Authenticated Embedded Documentation Portal

Scenario

When a SaaS platform needs to deliver contextual, version-controlled documentation directly inside its customer dashboard while enforcing strict identity verification. This workflow combines GitBook’s publishing and embedding capabilities with IDaaS to ensure only verified users (via social login + 2FA) can access private documentation spaces.

Integration steps

1. Configure IDaaS Authentication: In the IDaaS console, create an OIDC application. Enable social providers (Google/WeChat) under Identity Providers and enforce 2FA via Security Policies > Multi-Factor Authentication. Record client_id, client_secret, and issuer URL.
2. Set GitBook Access Control: In GitBook, navigate to Space Settings > Access Control. Set visibility to Private and enable JWT Authentication. Generate an HS256 signing secret or upload a JWKS public key.
3. Implement Token Exchange: In your SaaS backend, handle the IDaaS OIDC callback.
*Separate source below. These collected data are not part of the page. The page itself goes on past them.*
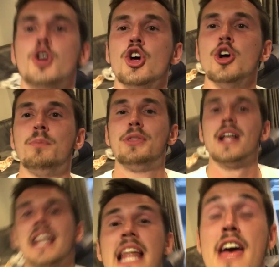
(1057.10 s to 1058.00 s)
lube the
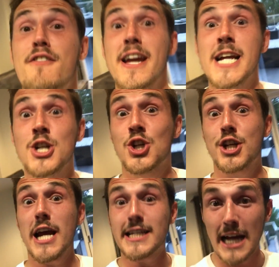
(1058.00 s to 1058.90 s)
living
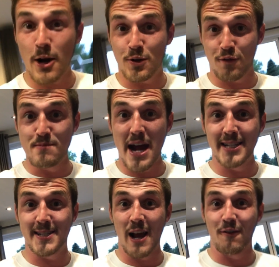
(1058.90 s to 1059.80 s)
shit out of
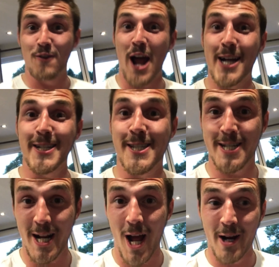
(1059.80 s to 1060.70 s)
myself like a
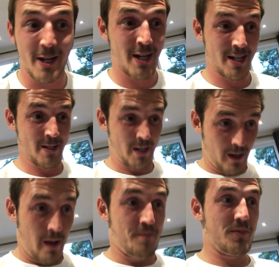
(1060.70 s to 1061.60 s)
slug,
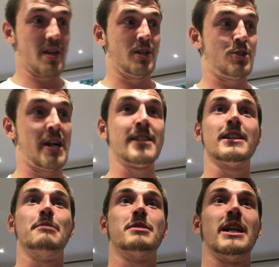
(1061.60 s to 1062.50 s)
and try and
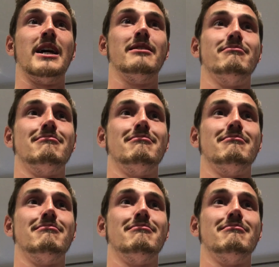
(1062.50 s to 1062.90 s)
sleep tonight.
Exchange the authorization code for an IDaaS access token via POST https://<tenant>.idaas.aliyuncs.com/oauth2/token, then mint a GitBook-compatible JWT:

``bash jwt encode --alg HS256 --secret $GITBOOK_HS256_SECRET \ --payload '{"sub":"user_123","email":"[email protected]","exp":1735689600}' ``

4. Initialize Embed SDK: Install @gitbook/embed and configure it with the private space URL and auth payload:

``javascript import { GitBookEmbed } from '@gitbook/embed'; const embed = new GitBookEmbed({ url: 'https://docs.yourdomain.com', auth: { type: 'jwt', token: generatedToken } }); ``

5. Mount to Portal DOM: Render the embed container and attach the SDK:

``html <div id="gitbook-docs" style="height:80vh;width:100%"></div> <script>embed.mount('#gitbook-docs');</script> ``

6. Validate & Test: Trigger social login + 2FA in the portal, verify the JWT is injected into the iframe postMessage, and confirm GitBook serves content without 401/403 errors.

Architecture

User initiates login in the SaaS portal → IDaaS orchestrates social auth + 2FA, returning an OIDC session → SaaS backend validates IDaaS claims and mints a GitBook-scoped JWT → Frontend passes the JWT to @gitbook/embed → GitBook validates the signature against the configured secret/JWKS and streams private documentation. IDaaS owns identity lifecycle; GitBook owns content delivery and access validation.

Prerequisites

• Active GitBook organization with a published private Space
• Alibaba Cloud IDaaS tenant with admin privileges
• Node.js environment for backend token generation
• Registered custom domain for both GitBook and IDaaS redirect_uri

Common pitfalls

• Missing JWT Claims: GitBook requires sub and exp. Omitting them triggers 403 Forbidden on embed load.
• Frame Blocking: Embed fails if GitBook’s CSP or X-Frame-Options isn’t whitelisted for your portal domain.
• IDaaS Callback Mismatch: Social login redirects fail if redirect_uri doesn’t exactly match the OIDC app configuration (trailing slashes matter).
• Token Expiry Drift: Short-lived JWTs without silent refresh logic cause docs to break mid-session. Implement token renewal via IDaaS /token endpoint before expiry.

Typical questions

• embed docs with login
• authenticated documentation portal
• SSO protected docs
• embed GitBook behind auth
• private docs for customers
• 带登录的文档嵌入
• 认证文档门户
• 文档站点集成登录

Q: How do I embed GitBook documentation behind authentication? A: You can protect an embedded documentation portal by combining GitBook Publish, GitBook Embed, and IDaaS authentication configuration. This setup lets you embed your GitBook site into a customer portal and gate access behind IDaaS methods like social login or two-factor authentication. As a result, only authenticated users can view the embedded content.